The weekend before last a black bear chased me from my turkey hunting spot at the worst time possible, when a gobbler was making his approach. On Saturday, I wasn’t taking any chances. I threw the fear card and asked my husband to join me at the root ball blind. It wasn’t hard to twist his arm since the option of hearing a gobbler versus the music of warblers, wrens and cardinals was clearly better.
Wes and I usually don’t hunt together. We figure we can cover more ground if we split up. And our hunting styles are different. I’m more three-toed sloth because I tend to hang out and call. He’s more mountain lion - always on the prowl. But when we do team up, there’s no pretense. We’re equals afield, and the independent woman in me likes that. Given the chance, I’d shoot a turkey out from under Wes in a heartbeat. And he’d do the same.
As we neared the field, the bird blasted out a good morning gobble. Without putting much thought into it, I sat down where I always do and Wes took the other side of the root ball. The next gobble made me doubt my choice, because I realized the birds had roosted to my hard left. The likelihood of them entering the field from the swamp trail was pretty high, which would put them directly in my husband’s line of fire.
Wes became a one-man hen band, calling with his diaphragm, box and slate calls. Truthfully, even though he’s a great caller, I thought he was a little over the top. That is until I saw a hen enter the field 80 yards in front of me. Next thing I knew, the whole flock began pouring into the field – three hens and three jakes. And they were followed up by big daddy, who was alternately strutting and charging at the jakes. The first hen ran towards us like a crazy woman, then forgot what she was doing and started to bug. The rest of the gang rushed towards us, too. Coming through the tall grass, they looked like an army of necks marching into battle.
Next thing I knew, big boy came out of strut and looked around as if to say, “So, what do you think of that, baby?” Instinct brain reappeared out of nowhere and pulled the trigger, likely out of concern that conscious brain would screw up in the midst of this adrenalin rush. A flopping gobbler in front of me proved once again that instinct brain had served me well.

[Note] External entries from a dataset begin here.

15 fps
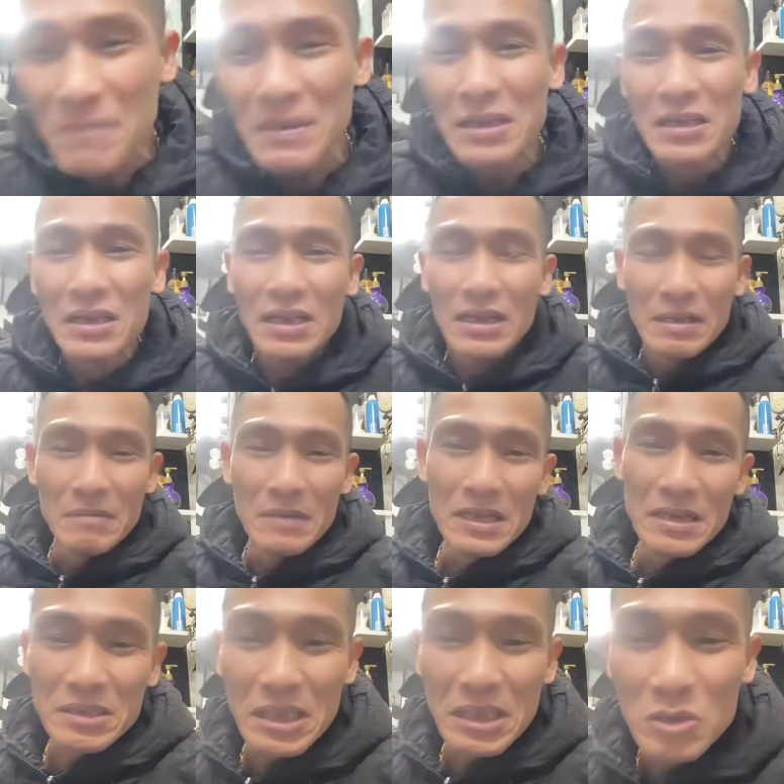gấu chạy
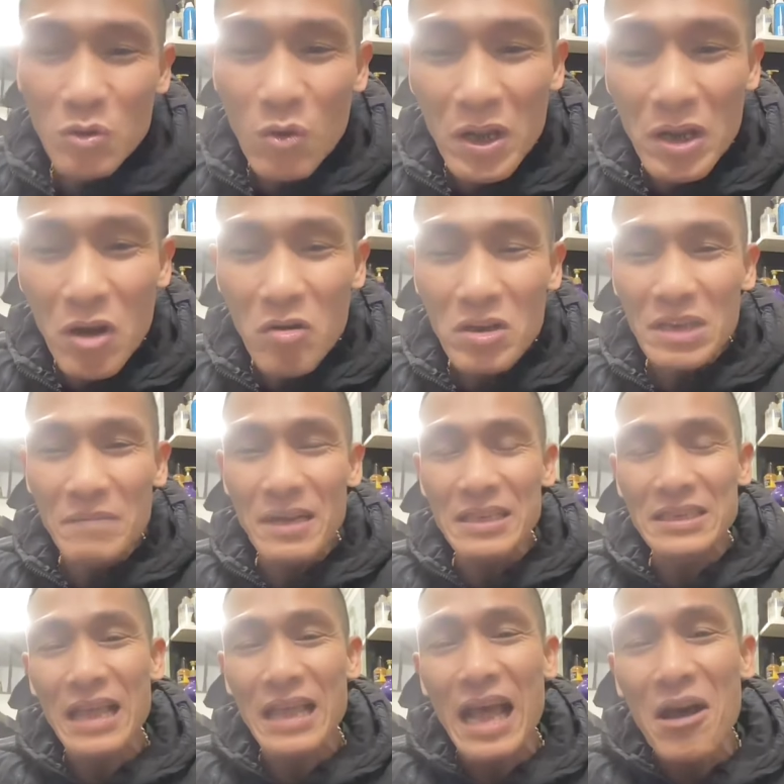mình là gì đến tuổi gấu chạy
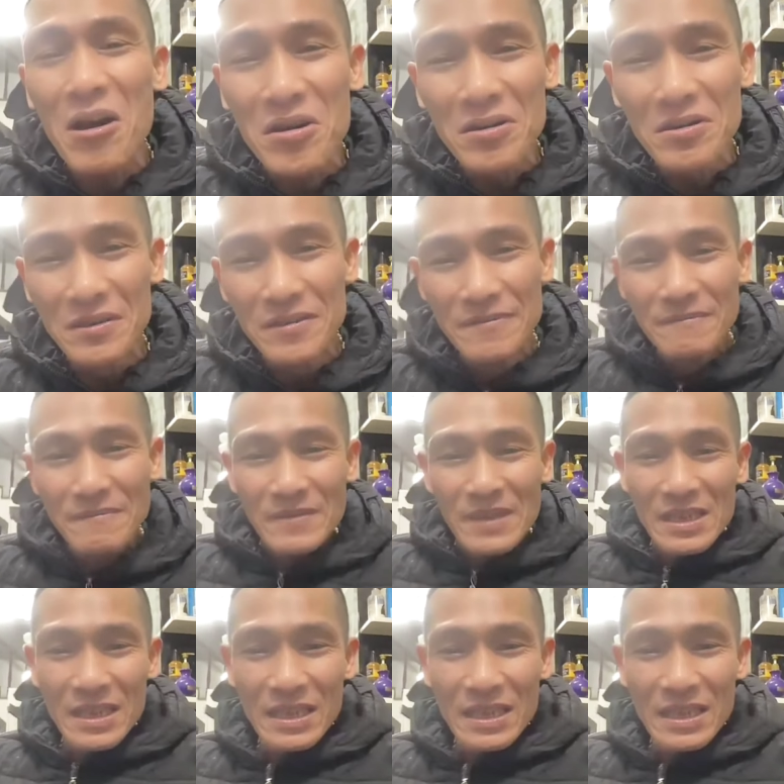ba sao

Now, the privilege of hunting is something I don’t take lightly. I’ve attended too many conferences where the topic du jour was the idea this time-honored tradition might be slipping away. There are several reasons for this, but urbanization is often cited as a primary cause. There are many tentacles to the urbanization monster. It eats up wildlife habitat with its strip malls, parking lots and housing additions. It thrusts hunting areas inconveniently far from would-be sportsmen and women. And it severs people’s ties with the land so they are neither knowledgeable nor realistic about wildlife populations and habitat management.
When it comes to animals, people often rely on emotion as their guidepost. And groups such as the Humane Society of the United States manipulate that naiveté. They would have you believe they take care of abandoned pets by running your local dog and cat shelters but nothing could be further from the truth. Instead, HSUS shares with PETA and other animal rights groups an extreme agenda of eliminating American traditions such as hunting and fishing.
Apparently Rush Limbaugh didn’t get the message, though. As hard as it is to believe, this is one conspiracy Rush hasn’t uncovered. He is actually supporting HSUS, and has produced ads for them and provides a link to their Web site. It’s not clear why he would support this extraordinarily well funded organization whose CEO openly admits he’d like to see the end to all hunting. I guess Rush, too, suffers from urbanization, and just doesn’t know that hunters are the ones footing the bill for wildlife conservation.
Thankfully, there’s a group out there working to make this fact abundantly clear. The U.S. Sportsmen’s Alliance has taken the lead in challenging the popular radio talk show host. A letter expressing disappointment was signed by 28 respected conservation organizations and sent to Rush. As powerful as that is, making your voice part of the din is even more effective. The folks at USSA encourage you to get in on the act by arming yourself with the facts about the HSUS and its anti-hunting agenda. In addition, they urge you to contact Rush and tell him the truth about the HSUS. For more information, visit http://www.ussportsmen.org/rush.
I can assure you I emailed Rush expressing my concerns about his support of HSUS. My instincts told me it was the right thing to do.